Given entries:
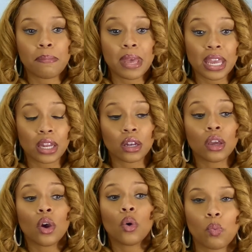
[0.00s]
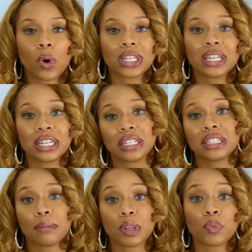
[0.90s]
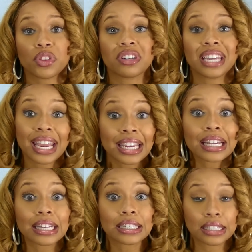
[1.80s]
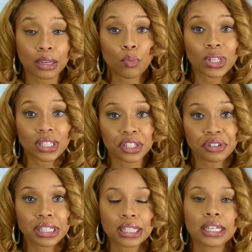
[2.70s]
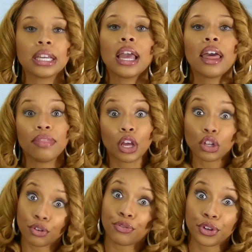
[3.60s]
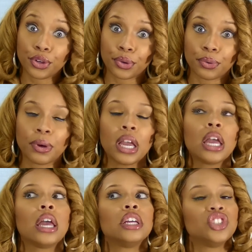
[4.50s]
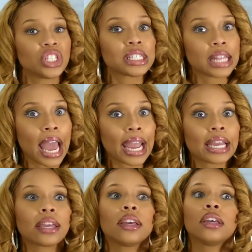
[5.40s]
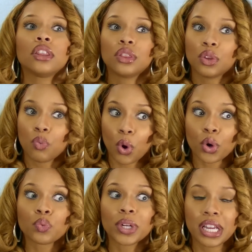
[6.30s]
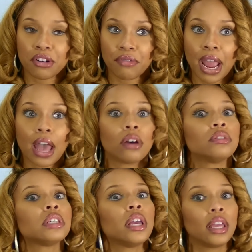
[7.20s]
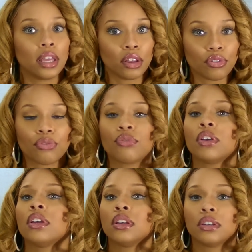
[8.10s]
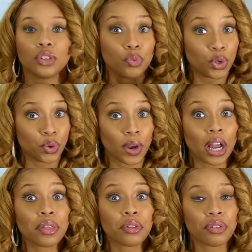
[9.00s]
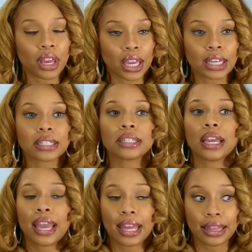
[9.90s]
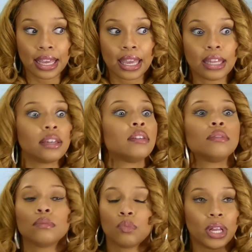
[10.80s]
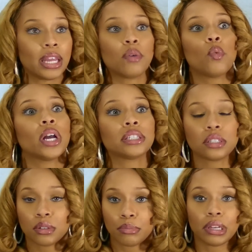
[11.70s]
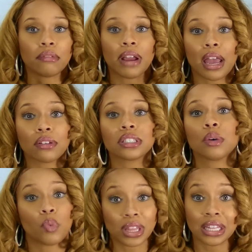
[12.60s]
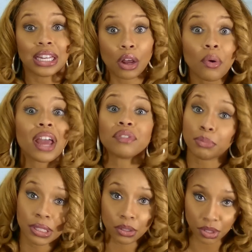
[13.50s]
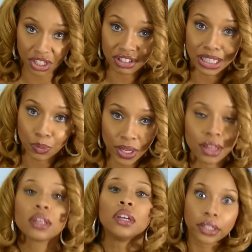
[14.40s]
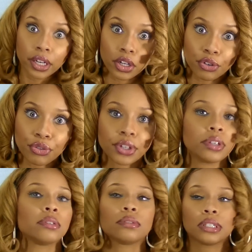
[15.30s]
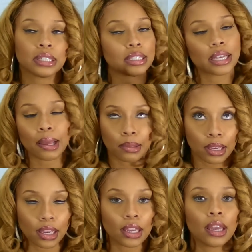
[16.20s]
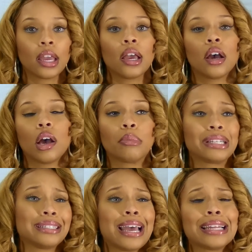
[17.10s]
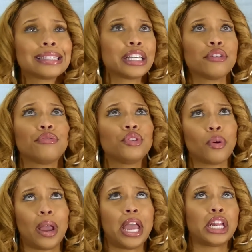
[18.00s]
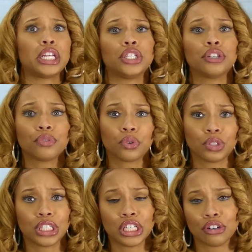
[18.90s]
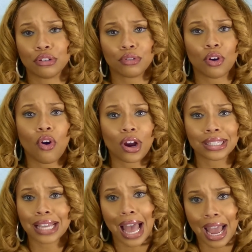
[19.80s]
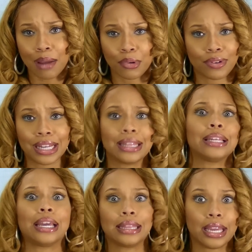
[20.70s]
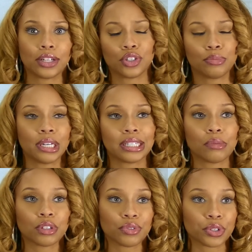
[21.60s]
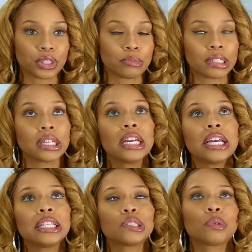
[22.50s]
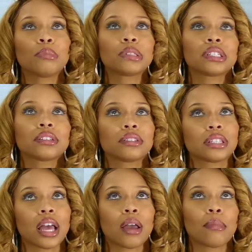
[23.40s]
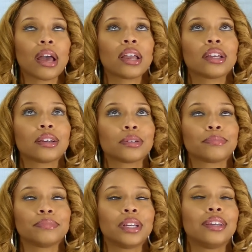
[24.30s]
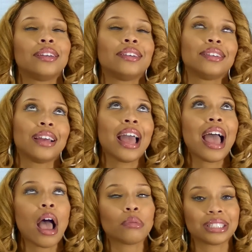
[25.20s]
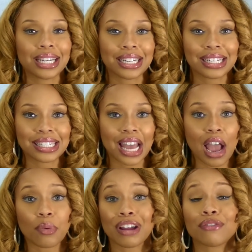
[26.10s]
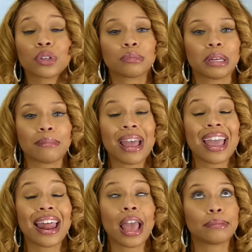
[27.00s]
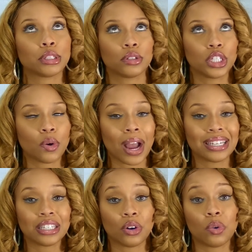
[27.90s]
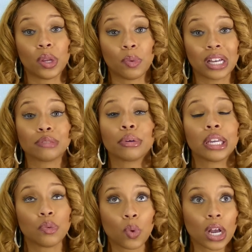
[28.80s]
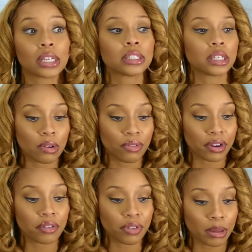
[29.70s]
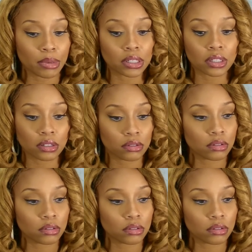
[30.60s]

men want to get into something where they're taking someone seriously, they'll look for you. Just like the word would get around if you were doing other things, and then when they want to be around someone that they don't have to be so serious with, they'll look for you. It's the same thing. But it's not as if, I had any difficulty or hard time or anything like that just because I was a virgin. But there's one particular time I I was dating this guy. When I first met him, I had absolutely no idea who he was, but he was a very famous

Task requirements:
Without the pictures, output the full listing exactly as it stands.

Your response:
[0.00s]
[0.90s]
[1.80s]
[2.70s]
[3.60s]
[4.50s]
[5.40s]
[6.30s]
[7.20s]
[8.10s]
[9.00s]
[9.90s]
[10.80s]
[11.70s]
[12.60s]
[13.50s]
[14.40s]
[15.30s]
[16.20s]
[17.10s]
[18.00s]
[18.90s]
[19.80s]
[20.70s]
[21.60s]
[22.50s]
[23.40s]
[24.30s]
[25.20s]
[26.10s]
[27.00s]
[27.90s]
[28.80s]
[29.70s]
[30.60s]

men want to get into something where they're taking someone seriously, they'll look for you. Just like the word would get around if you were doing other things, and then when they want to be around someone that they don't have to be so serious with, they'll look for you. It's the same thing. But it's not as if, I had any difficulty or hard time or anything like that just because I was a virgin. But there's one particular time I I was dating this guy. When I first met him, I had absolutely no idea who he was, but he was a very famous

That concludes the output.